CERT-In Issues Advisory for OnePlus Data BreachCautions 3000 Indian Users about Influx of Spam and Phishing Emails
About 3000 Indian customers' credentials were exposed in the OnePlus, a Chinese Smartphone manufacturer's data breach, where hackers had accessed customer data. CERT-In has issued an advisory on the breach while cautioning users about the influx of spam and phishing email owing to the incident.
A staff member of the security team at OnePlus revealed the breach details on the evening of Nov. 22, as its team discovered that some users' order information was accessed by an unauthorized party.
In a statement, OnePlus acknowledged that hackers had accessed some of its customers' order data, but claimed payment information, passwords and accounts "are safe."
The Indian Computer Emergency Response Team stated that all the affected users have already been notified by email. It cautioned users about the influx of spam and phishing emails as a result of this incident and they need to stay alert against these kinds of mails.
OnePlus stated that it has informed users by email and is working with the relevant authorities to further investigate this incident.
How It Happened
OnePlus maintained that while monitoring its systems, its security team discovered that some of its users' order information was accessed by an unauthorized party and all payment information, passwords and accounts are safe, but the name, contact number, email and shipping address in certain orders may have been exposed.
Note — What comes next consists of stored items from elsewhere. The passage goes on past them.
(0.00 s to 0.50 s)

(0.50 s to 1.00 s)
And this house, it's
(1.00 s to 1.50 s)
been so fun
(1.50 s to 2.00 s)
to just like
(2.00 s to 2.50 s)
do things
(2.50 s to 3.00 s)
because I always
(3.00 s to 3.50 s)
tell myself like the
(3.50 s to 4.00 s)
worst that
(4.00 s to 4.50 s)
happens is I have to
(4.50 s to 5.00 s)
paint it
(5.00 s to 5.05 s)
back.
The statement said that the breach happened through the OnePlus website, perhaps the online store, rather than its phones.
OnePlus, which is still in the process of shifting its data to Amazon Web Services India servers from Singapore, faced a data security breach in 2018 as well. where over 40,000 customers were affected, resulting in the exposure of bank card details, reports Economic Times.
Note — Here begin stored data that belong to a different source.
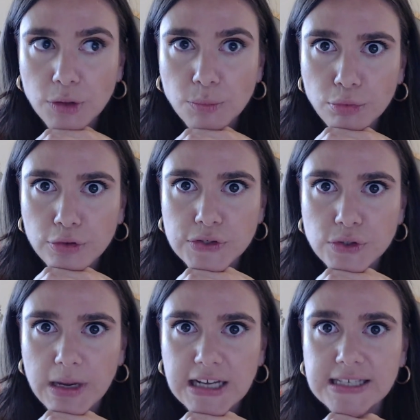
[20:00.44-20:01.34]
with Bruce
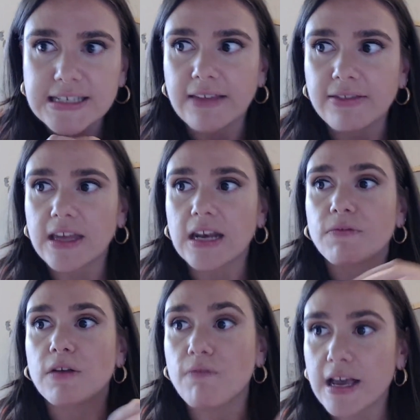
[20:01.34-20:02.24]
to an extent that
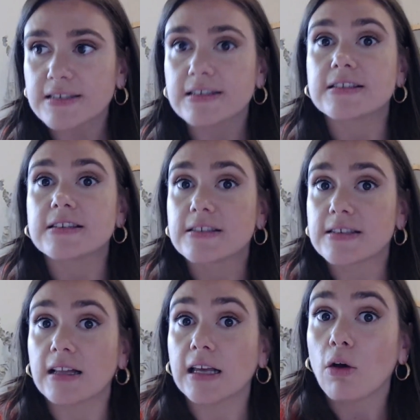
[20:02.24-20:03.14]
if investors are
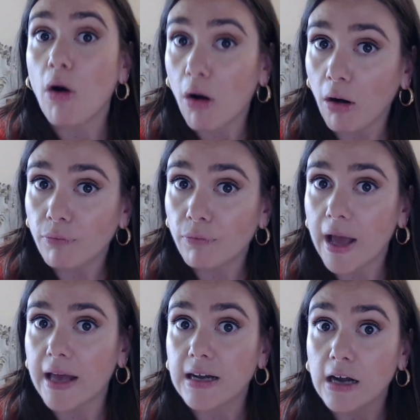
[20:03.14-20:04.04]
selling off
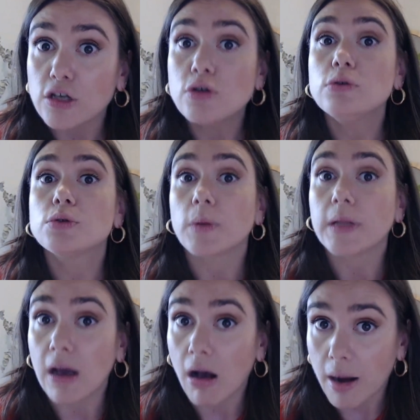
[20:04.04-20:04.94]
at an
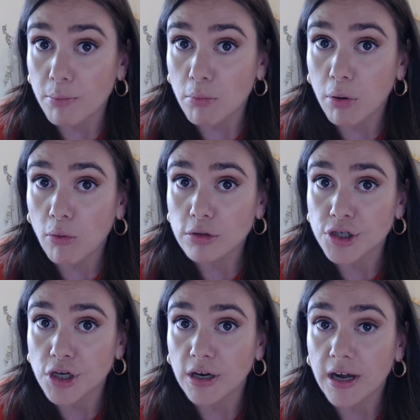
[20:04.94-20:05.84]
unusually high
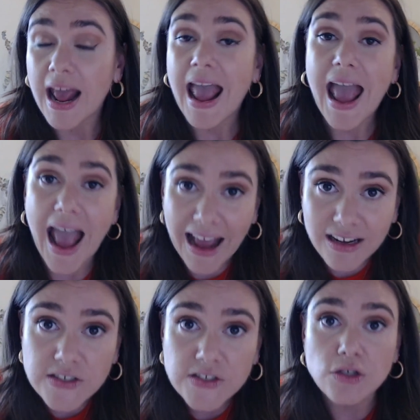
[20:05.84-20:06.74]
proportion
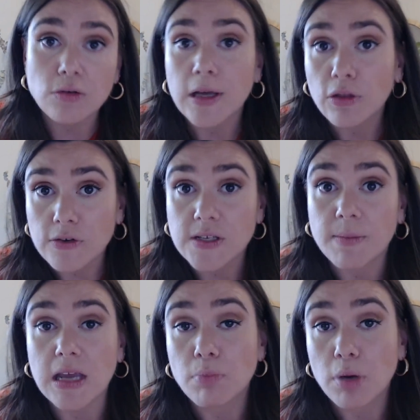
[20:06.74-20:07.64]
and assuming those are
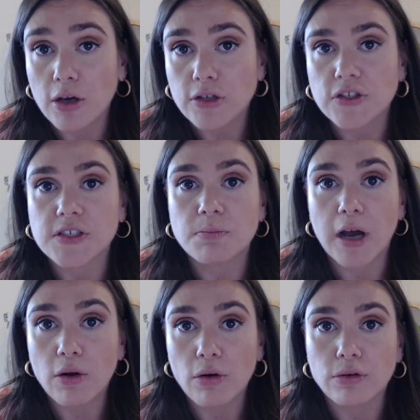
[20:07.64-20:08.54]
being purchased
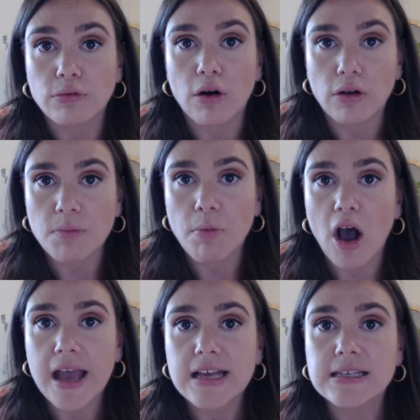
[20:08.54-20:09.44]
by owner
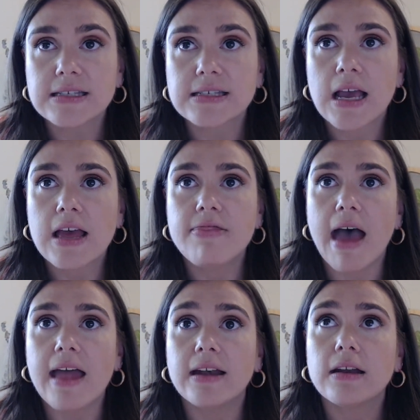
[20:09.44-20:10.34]
occupiers,
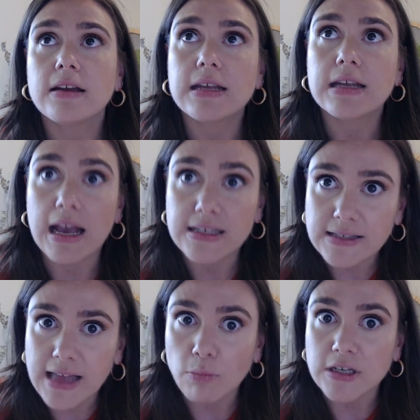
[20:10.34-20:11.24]
that yes,
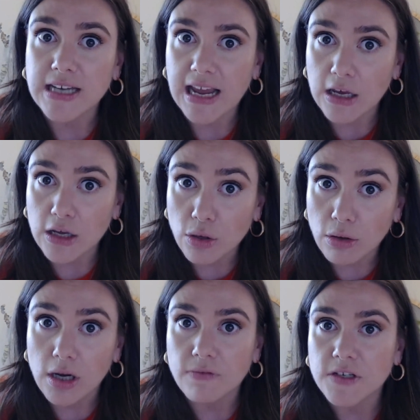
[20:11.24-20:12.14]
that would take a
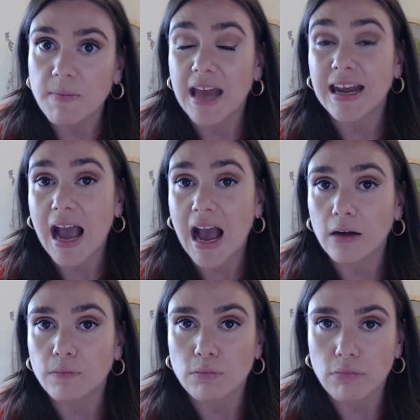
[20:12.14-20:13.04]
unit of demand out
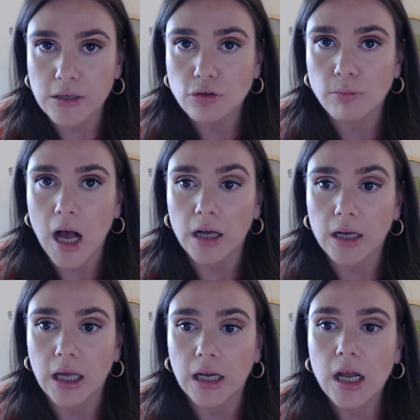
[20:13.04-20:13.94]
of the rental
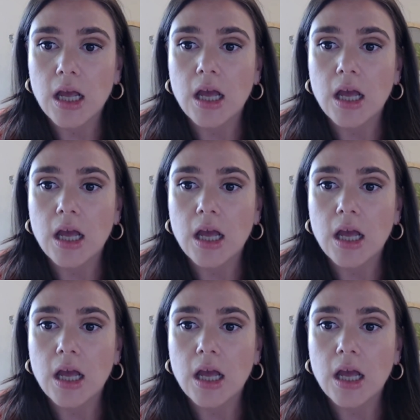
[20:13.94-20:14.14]
market.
The incident follows the recent WhatsApp snooping incident, where at least two dozen Indian journalists, activists, lawyers and academics were targeted for surveillance. The Indian breach was reported after WhatsApp sued NSO Group, accusing it of helping break into the phones of 1,400 users across four continents.
CERT-In has further advised users to not click on any attachment or URL contained in an unsolicited email, even if the link seems benign, and recommends users to change their OnePlus account passwords.
"The data potentially stolen, like your name and address can't be easily changed," points out ethical hacker John Opdenakker to Forbes. Among the risks of this data being exposed, criminals can use this information to create phishing mails that appear legit, he says.
Worse, he warns, the kind of information stolen can also be abused to impersonate you and gain access to other accounts.
Cyberlaw expert Pavan Duggal informs Economic Times that users will have to start incorporating cybersecurity as the way of life, and will have to be careful and exercise due diligence.
"If any user finds the data is gone, then he/she can sue the company for unlimited damages under Section 43A of the IT Act. Also, the user can file criminal charges against the company because when the user gives the data, the law requires intermediary to hold the data in trust," Duggal added.
As a legal course of action, Vicky Shah, Advocate and cyber law practitioner says, users affected can claim damages subject to that they are able to justify the loss arising out of the same.
"The IT Act is capable of covering the same and a redressal mechanism is available," says Shah.
One Plus confirmed that its team is continually upgrading its security program and will be partnering with a security solutions major next month in launching its bug bounty program by the end of December.